Posted: Oct 21, 2010 3:40 am
by Mr.Samsa
jerome wrote:Yeah, but the whole psi concept strikes me as meaningless. I'm on recod for nearly twenty years now saying so. Psi is a wonderfully useless category, hard to define and philosophically difficult. I'm not sure it's useful. I prefer to deal with actual behaviours, actual claims, and specifics. I see no reason to assume an ability ot ay influence dice telekinetically would be linked to say success at card guessing tasks (PK versus ESP -- in fact some research suggest people good at one are poor at the other, and vice versa.)


Indeed.. it seems to me as if they're basing their conclusions of what this "psi" is on their own ideas of how it's presented in folklore or books, rather than coming to conclusions based on whatever data they can collect.

jerome wrote:Still let's run with an unknown naturalistic psi function as a concept...

Yes, that is exactly what they do - I mention it in my response to Wiseman's CSI article on my blog (http://jerome23.wordpress.com/2010/02/10/1187/) They try to find "star subjects" and work with them.


Thanks for the info :cheers:

I figured they would but I don't understand why Bem didn't. It's a bit unfortunate really since his experiments do seem to be fairly decently designed, so it would have been interesting to see what kind of results his "stars" got. (Obviously by re-testing them - not by taking their data and pooling it together, as that would give you a false effect).

jerome wrote:However, let's pause for a moment and question the assumptions.

If psi exists, what is it? What purpose does it serve? Well it would have to be teleological, goal seeking activity, designed to bring about outcomes - probably survival and reproduction of the orgnaism. So we would expect people with high psi scores to be adaptively advantaged (there are loads of papers on psi andnatural selection as you can imagine). Richard Broughton back in 1993 or 94 posed the question, could psi just be what we see as luck? Richard Wiseman wrote an excellent book length examnation of that (and dids some seriously good papers on National Lotter winners as i recall too) -- http://www.amazon.co.uk/Luck-Factor-Sci ... skept01-21 - and he concluded "luck" is actually down to personality factors. I ought to re-read that book.


Hmm.. it could be a result of natural selection, but I think we'd be jumping the gun a bit by looking for a cause of a behavior before we conclusively demonstrate if it exists, understand what it exactly is and what conditions bring it about.

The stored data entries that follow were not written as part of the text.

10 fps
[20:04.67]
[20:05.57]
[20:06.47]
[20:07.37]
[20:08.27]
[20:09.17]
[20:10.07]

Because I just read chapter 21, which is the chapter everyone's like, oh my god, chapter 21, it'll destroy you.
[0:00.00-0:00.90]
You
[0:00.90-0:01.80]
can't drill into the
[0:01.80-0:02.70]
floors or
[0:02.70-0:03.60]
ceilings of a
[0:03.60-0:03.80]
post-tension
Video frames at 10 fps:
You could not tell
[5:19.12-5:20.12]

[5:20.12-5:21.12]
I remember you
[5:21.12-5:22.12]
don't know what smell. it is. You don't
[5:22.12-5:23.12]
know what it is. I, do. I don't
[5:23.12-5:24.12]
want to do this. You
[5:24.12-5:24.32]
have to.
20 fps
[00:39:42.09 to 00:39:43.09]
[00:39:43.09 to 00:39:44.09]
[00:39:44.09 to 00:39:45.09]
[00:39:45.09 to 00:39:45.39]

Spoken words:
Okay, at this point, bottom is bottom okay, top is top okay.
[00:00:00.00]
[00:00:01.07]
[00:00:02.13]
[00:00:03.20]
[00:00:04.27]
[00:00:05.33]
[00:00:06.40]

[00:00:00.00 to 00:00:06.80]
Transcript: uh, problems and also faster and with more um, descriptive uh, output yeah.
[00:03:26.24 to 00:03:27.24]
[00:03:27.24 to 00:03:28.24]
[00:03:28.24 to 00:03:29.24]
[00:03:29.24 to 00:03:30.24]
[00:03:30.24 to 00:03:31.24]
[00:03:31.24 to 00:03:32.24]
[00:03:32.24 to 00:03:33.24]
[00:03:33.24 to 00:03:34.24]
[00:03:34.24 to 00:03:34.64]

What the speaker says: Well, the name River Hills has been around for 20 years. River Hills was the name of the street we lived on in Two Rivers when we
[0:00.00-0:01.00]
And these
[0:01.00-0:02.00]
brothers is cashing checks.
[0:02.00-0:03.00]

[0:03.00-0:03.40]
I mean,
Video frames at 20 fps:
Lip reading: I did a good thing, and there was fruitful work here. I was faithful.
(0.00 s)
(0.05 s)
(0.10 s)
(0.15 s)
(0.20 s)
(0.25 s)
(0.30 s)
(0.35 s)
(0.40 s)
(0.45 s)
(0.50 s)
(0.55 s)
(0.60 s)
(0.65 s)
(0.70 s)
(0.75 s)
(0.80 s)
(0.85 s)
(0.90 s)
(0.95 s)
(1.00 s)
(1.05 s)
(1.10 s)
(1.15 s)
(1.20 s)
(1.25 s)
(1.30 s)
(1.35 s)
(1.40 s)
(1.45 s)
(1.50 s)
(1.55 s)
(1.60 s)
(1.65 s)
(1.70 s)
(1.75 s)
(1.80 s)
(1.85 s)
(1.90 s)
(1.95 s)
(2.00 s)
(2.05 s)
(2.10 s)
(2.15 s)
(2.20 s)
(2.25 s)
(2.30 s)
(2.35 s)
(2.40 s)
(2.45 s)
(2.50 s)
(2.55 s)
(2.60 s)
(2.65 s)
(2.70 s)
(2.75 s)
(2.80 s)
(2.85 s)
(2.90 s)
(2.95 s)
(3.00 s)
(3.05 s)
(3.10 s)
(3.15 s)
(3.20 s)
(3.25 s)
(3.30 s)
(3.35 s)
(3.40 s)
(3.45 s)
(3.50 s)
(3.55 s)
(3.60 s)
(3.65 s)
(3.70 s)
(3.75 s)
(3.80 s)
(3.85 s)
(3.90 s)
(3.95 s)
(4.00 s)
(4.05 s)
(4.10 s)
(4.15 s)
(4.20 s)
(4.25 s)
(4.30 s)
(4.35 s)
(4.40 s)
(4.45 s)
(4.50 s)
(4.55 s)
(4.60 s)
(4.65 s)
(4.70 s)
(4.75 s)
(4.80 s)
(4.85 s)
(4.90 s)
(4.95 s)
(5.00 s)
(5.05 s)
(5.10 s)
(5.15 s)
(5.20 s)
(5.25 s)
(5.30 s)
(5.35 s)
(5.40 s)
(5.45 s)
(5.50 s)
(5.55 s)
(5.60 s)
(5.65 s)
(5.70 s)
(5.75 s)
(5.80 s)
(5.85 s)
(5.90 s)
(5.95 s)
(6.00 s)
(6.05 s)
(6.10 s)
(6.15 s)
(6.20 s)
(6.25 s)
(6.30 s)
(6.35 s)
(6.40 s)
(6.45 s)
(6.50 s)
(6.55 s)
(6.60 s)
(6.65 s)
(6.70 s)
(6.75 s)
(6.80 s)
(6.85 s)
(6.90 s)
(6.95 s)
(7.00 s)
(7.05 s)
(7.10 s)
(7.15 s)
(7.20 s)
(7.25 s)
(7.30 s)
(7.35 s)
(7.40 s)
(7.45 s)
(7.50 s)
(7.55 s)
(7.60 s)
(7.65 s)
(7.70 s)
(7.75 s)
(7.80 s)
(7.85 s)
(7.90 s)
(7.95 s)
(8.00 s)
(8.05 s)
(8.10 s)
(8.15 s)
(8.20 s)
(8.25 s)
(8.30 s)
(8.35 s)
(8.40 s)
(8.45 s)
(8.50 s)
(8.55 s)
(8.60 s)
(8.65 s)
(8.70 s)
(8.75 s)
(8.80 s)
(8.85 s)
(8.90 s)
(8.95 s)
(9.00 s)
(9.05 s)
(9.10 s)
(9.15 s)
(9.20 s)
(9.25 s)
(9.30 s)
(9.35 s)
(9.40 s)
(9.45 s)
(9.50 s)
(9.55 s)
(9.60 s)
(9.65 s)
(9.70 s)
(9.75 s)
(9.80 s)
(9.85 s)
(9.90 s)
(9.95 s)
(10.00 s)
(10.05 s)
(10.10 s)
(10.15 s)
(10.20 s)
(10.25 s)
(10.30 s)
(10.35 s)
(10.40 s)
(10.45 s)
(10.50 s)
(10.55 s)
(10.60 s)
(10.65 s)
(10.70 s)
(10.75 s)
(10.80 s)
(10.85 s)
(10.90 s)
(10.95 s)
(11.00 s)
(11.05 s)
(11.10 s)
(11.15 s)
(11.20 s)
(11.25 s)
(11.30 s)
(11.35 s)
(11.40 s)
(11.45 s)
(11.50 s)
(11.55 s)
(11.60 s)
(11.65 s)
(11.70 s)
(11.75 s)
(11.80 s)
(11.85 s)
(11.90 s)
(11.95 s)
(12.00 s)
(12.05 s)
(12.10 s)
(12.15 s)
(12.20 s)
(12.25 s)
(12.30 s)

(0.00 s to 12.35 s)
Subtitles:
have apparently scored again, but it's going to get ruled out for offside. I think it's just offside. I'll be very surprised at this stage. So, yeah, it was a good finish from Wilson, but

jerome wrote:(As an aside, Wiseman's new book looks interesting..)


"Richard Wiseman’s Supernormality, a book just sold to Macmillan in the UK in a “big” six-figure deal. Supernormality deals with the way that scientific research into the apparent fringes of psychology—mediums, lucid dreami...ng and telepathy—has led to serious breakthroughs which can be applied to everyday life...."


I can't find much information on it, sounds like it could be interesting though..

jerome wrote:So anyway, if psi does exist, then it may be that certain people ARE better at it than others - and those people might be more lucky, charismatic, or many other things - who knows? What si the case is that parapsychologists have experimented with screening for star subjects, a classic example being the Robertson-Roy "mediumship" (actually anomalous transfer of information - as the authors point out one need not invoke "spirits") experiments i spent so much time on on the Life after Death debate on the old RD.net forum. In those experiments only those ho passed a sort of intial screening process got to participate - the PRISM experiemts stands for Psychical Research Involving Selected mediums as i recall)

The Maimonides Dream Lab experiements also threw up "star subjects" - and so on. Most of the time however experiments are conducted with whoever we can get, usuallly studenst hoping for credits for participating in a research project or required to by the terms of some agreement in their psych classes!


Did the results of the star subjects differ from the non-stars?

jerome wrote:I am not sure whether psi would be evenly distributed - I don't even know what psi is. In folklore of course, the idea of star subject and psychicism in the Celtic/Romany/Seventh son/romanticised indigenous peoples etc, etc is very stong, but that is almost certainly pat leats partly social sterotyping nd the allure of the mysterious "other" if we can slip in to cultural studies mode a moment.


I'd imagine that if "psi" (or any of the individual abilities specifically) were simply normal behavioral effects, then we should expect them to fall along a bell curve, with some being better than others.